BEGIN DATASET EXTRACT
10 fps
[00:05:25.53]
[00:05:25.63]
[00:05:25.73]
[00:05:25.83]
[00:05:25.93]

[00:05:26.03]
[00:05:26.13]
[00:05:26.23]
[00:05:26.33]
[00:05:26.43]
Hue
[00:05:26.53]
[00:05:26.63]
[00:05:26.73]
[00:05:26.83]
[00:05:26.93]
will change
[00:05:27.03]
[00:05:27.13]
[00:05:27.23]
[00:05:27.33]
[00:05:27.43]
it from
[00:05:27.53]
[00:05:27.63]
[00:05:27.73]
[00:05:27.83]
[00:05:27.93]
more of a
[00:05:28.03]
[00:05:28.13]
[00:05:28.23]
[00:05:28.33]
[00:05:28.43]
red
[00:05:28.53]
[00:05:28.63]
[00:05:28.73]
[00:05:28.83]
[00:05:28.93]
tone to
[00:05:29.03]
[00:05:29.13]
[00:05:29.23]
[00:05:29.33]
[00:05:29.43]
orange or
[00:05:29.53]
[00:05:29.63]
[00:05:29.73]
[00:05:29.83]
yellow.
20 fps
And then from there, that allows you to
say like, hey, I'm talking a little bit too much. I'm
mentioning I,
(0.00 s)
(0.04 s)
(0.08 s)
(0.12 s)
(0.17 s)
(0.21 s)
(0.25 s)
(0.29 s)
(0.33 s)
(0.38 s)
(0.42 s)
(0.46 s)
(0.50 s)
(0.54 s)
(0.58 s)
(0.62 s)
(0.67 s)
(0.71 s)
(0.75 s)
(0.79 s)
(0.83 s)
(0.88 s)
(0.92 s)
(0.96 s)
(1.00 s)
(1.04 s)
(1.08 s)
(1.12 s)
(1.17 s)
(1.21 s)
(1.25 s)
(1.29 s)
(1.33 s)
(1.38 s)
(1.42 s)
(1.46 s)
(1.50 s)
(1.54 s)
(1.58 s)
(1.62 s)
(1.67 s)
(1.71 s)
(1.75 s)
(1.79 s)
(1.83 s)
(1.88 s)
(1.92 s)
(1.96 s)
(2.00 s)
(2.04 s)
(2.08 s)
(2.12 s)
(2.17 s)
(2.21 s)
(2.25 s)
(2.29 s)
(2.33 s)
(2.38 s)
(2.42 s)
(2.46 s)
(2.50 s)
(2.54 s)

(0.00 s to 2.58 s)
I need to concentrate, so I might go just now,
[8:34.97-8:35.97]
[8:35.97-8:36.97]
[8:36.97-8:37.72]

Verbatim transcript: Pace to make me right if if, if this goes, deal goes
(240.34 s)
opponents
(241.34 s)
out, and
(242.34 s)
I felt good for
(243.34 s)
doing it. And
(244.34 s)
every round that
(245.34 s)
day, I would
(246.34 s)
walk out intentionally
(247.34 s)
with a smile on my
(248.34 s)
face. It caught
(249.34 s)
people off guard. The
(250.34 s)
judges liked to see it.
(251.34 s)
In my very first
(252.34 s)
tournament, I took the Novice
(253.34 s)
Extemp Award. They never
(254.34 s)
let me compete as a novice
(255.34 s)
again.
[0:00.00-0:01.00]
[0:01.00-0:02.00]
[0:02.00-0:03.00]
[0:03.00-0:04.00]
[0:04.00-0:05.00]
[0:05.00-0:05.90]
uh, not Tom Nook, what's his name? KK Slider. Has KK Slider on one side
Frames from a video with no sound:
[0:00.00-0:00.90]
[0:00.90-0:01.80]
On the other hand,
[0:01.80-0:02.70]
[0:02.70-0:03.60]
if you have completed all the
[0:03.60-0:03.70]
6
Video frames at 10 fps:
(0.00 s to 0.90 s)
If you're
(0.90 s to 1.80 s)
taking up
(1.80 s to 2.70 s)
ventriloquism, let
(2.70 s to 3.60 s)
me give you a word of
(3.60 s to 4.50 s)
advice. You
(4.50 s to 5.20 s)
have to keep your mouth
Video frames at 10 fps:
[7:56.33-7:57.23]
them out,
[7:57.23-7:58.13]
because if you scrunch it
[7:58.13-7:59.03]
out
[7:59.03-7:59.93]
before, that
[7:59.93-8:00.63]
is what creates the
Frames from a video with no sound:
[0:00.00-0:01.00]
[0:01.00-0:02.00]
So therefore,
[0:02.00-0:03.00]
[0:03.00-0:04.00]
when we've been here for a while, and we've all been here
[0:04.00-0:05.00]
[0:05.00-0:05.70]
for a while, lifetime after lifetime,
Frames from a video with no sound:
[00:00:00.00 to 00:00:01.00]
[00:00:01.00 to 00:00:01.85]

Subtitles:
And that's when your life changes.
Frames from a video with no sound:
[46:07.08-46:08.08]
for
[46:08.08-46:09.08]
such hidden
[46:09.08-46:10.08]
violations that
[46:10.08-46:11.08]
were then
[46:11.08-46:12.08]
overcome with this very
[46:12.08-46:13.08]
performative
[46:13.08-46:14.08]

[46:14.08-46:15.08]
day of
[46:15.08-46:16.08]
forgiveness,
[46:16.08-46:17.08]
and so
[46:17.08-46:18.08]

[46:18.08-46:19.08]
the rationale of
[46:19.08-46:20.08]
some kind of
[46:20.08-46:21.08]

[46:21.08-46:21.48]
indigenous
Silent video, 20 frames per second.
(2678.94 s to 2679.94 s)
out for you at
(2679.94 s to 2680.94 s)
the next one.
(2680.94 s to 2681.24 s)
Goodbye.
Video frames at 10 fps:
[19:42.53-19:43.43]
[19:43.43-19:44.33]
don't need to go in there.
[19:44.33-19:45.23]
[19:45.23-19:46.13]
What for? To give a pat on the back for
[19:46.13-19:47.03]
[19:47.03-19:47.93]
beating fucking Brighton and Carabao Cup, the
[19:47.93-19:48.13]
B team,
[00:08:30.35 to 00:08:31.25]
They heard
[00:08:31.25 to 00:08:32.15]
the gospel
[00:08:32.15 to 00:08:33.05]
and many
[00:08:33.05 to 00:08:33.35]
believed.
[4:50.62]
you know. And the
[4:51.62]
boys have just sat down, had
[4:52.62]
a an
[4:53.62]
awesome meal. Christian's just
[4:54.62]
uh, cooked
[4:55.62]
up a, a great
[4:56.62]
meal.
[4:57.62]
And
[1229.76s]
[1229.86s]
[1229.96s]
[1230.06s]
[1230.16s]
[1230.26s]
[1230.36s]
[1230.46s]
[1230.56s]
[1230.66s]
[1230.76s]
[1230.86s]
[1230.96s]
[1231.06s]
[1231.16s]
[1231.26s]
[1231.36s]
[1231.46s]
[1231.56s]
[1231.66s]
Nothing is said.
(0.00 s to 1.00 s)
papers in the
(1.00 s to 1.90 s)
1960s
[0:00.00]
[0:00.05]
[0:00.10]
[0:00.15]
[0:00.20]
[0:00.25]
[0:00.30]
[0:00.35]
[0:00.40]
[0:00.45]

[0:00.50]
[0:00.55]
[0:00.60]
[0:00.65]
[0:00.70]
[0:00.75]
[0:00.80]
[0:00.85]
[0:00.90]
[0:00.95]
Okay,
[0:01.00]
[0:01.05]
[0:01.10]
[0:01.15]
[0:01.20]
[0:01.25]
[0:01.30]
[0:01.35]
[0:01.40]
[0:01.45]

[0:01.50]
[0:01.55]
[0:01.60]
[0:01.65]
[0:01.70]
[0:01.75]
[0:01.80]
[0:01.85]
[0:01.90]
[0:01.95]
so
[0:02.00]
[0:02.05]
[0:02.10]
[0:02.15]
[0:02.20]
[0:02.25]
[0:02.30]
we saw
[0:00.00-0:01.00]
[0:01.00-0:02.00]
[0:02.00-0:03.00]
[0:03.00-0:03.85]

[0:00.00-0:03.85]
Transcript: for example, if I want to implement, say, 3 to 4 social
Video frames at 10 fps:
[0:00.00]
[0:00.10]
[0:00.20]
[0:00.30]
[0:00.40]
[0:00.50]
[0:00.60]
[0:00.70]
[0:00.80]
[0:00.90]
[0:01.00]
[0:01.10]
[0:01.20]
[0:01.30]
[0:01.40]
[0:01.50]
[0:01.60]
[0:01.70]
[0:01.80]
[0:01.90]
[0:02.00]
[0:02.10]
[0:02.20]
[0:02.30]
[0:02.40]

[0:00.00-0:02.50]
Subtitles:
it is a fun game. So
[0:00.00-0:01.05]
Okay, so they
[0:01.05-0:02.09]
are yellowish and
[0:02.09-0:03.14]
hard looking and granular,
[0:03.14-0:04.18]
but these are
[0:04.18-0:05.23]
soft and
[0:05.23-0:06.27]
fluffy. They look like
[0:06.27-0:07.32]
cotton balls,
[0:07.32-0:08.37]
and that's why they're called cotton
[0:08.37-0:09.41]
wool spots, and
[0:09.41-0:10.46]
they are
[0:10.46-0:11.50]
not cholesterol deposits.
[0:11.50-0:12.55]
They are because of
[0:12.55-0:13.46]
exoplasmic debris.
END DATASET EXTRACT
• **WORK TO COMPLETE**
Beginning with the line that contains "[0:07.32-0:08.37]" and ending with the last line of the data above, return those lines exactly and nothing else.

• **SOLUTION FOR THIS PROBLEM**
[0:07.32-0:08.37]
and that's why they're called cotton
[0:08.37-0:09.41]
wool spots, and
[0:09.41-0:10.46]
they are
[0:10.46-0:11.50]
not cholesterol deposits.
[0:11.50-0:12.55]
They are because of
[0:12.55-0:13.46]
exoplasmic debris.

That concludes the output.